How to get all files under a specific directory in MATLAB?

MatlabFileRecursionFile IoDirectory

Matlab Problem Overview


I need to get all those files under D:\dic and loop over them to further process individually.

Does MATLAB support this kind of operations?

It can be done in other scripts like PHP,Python...

Matlab Solutions


Solution 1 - Matlab

Update: Given that this post is quite old, and I've modified this utility a lot for my own use during that time, I thought I should post a new version. My newest code can be found on The MathWorks File Exchange: dirPlus.m. You can also get the source from GitHub.

I made a number of improvements. It now gives you options to prepend the full path or return just the file name (incorporated from Doresoom and Oz Radiano) and apply a regular expression pattern to the file names (incorporated from Peter D). In addition, I added the ability to apply a validation function to each file, allowing you to select them based on criteria other than just their names (i.e. file size, content, creation date, etc.).

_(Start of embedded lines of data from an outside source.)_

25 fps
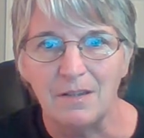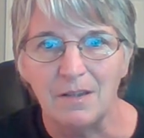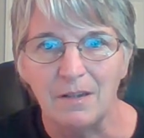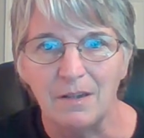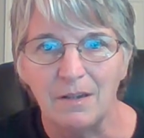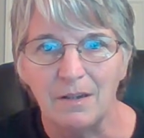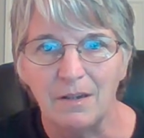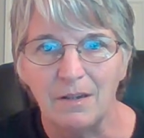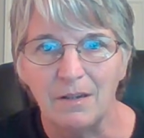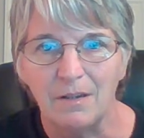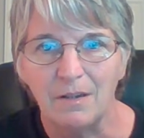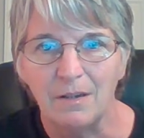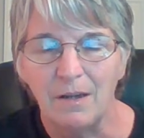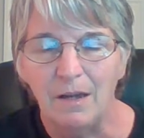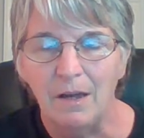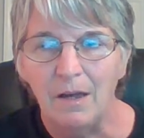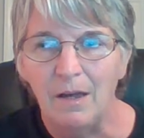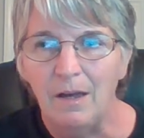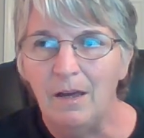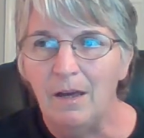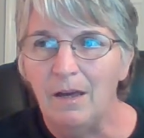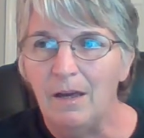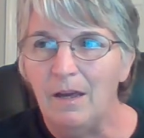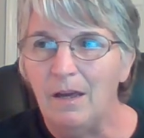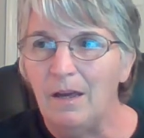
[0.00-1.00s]
in it,
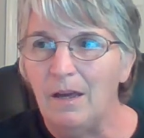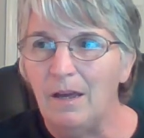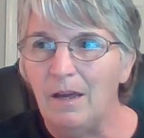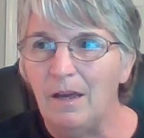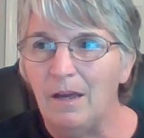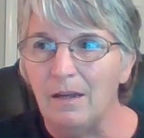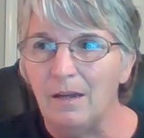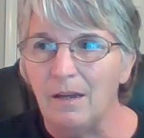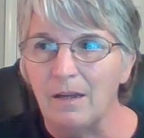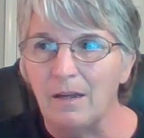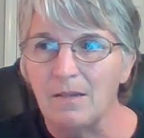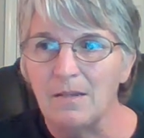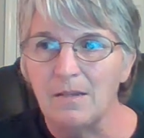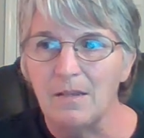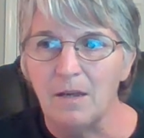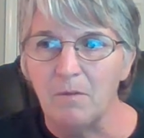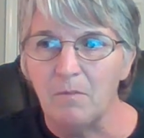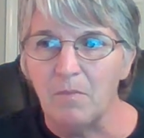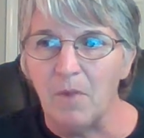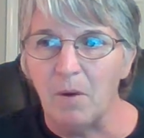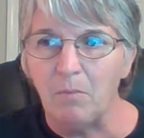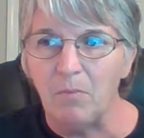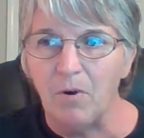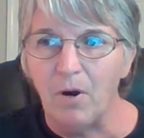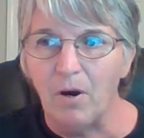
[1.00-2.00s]
and I set
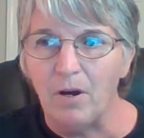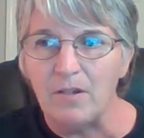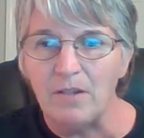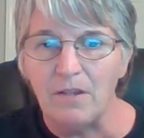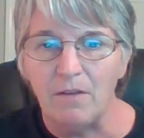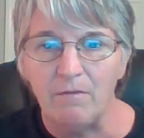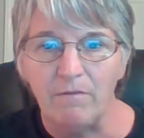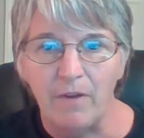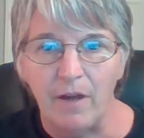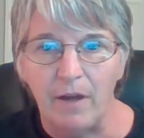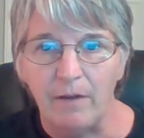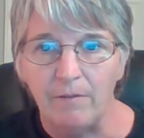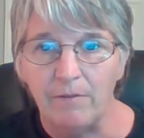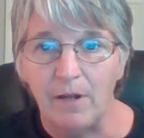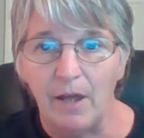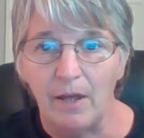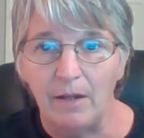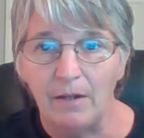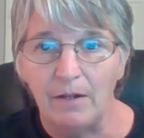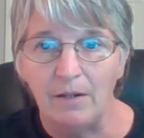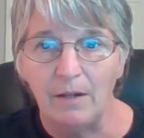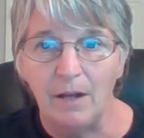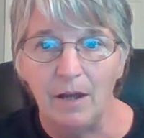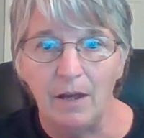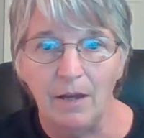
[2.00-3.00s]
my price at
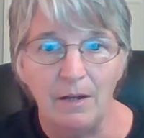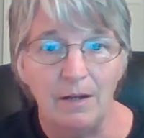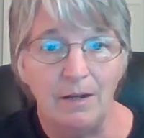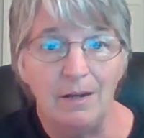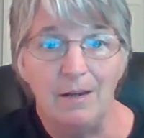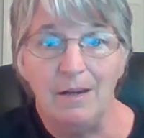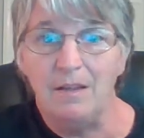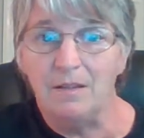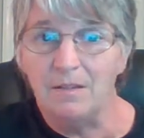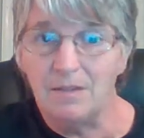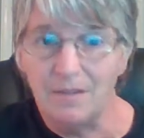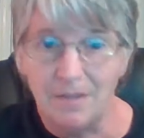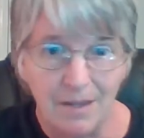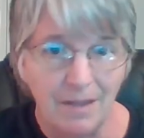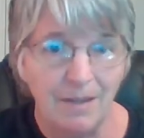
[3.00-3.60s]
$5.99, and it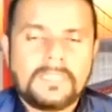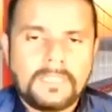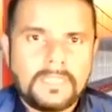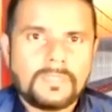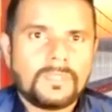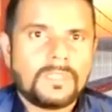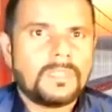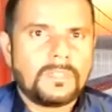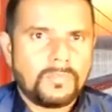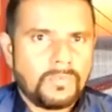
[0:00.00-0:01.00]
is not
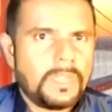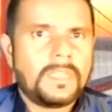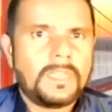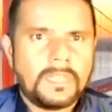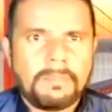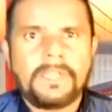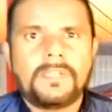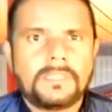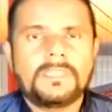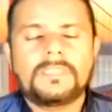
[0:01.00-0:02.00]
really a
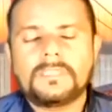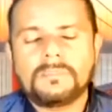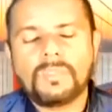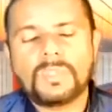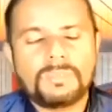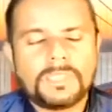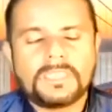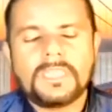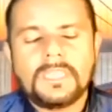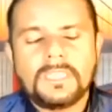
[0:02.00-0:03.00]
meditation. This is more towards
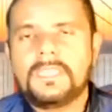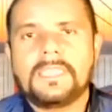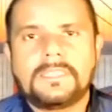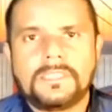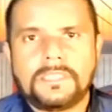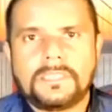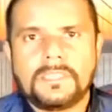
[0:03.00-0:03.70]
relaxation.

NOTE: In newer versions of MATLAB (R2016b and later), the dir function has recursive search capabilities! So you can do this to get a list of all *.m files in all subfolders of the current folder:

dirData = dir('**/*.m');

Old code: (for posterity)

Here's a function that searches recursively through all subdirectories of a given directory, collecting a list of all file names it finds:

function fileList = getAllFiles(dirName)

  dirData = dir(dirName);      %# Get the data for the current directory
  dirIndex = [dirData.isdir];  %# Find the index for directories
  fileList = {dirData(~dirIndex).name}';  %'# Get a list of the files
  if ~isempty(fileList)
    fileList = cellfun(@(x) fullfile(dirName,x),...  %# Prepend path to files
                       fileList,'UniformOutput',false);
  end
  subDirs = {dirData(dirIndex).name};  %# Get a list of the subdirectories
  validIndex = ~ismember(subDirs,{'.','..'});  %# Find index of subdirectories
                                               %#   that are not '.' or '..'
  for iDir = find(validIndex)                  %# Loop over valid subdirectories
    nextDir = fullfile(dirName,subDirs{iDir});    %# Get the subdirectory path
    fileList = [fileList; getAllFiles(nextDir)];  %# Recursively call getAllFiles
  end

end

After saving the above function somewhere on your MATLAB path, you can call it in the following way:

fileList = getAllFiles('D:\dic');

Solution 2 - Matlab

You're looking for dir to return the directory contents.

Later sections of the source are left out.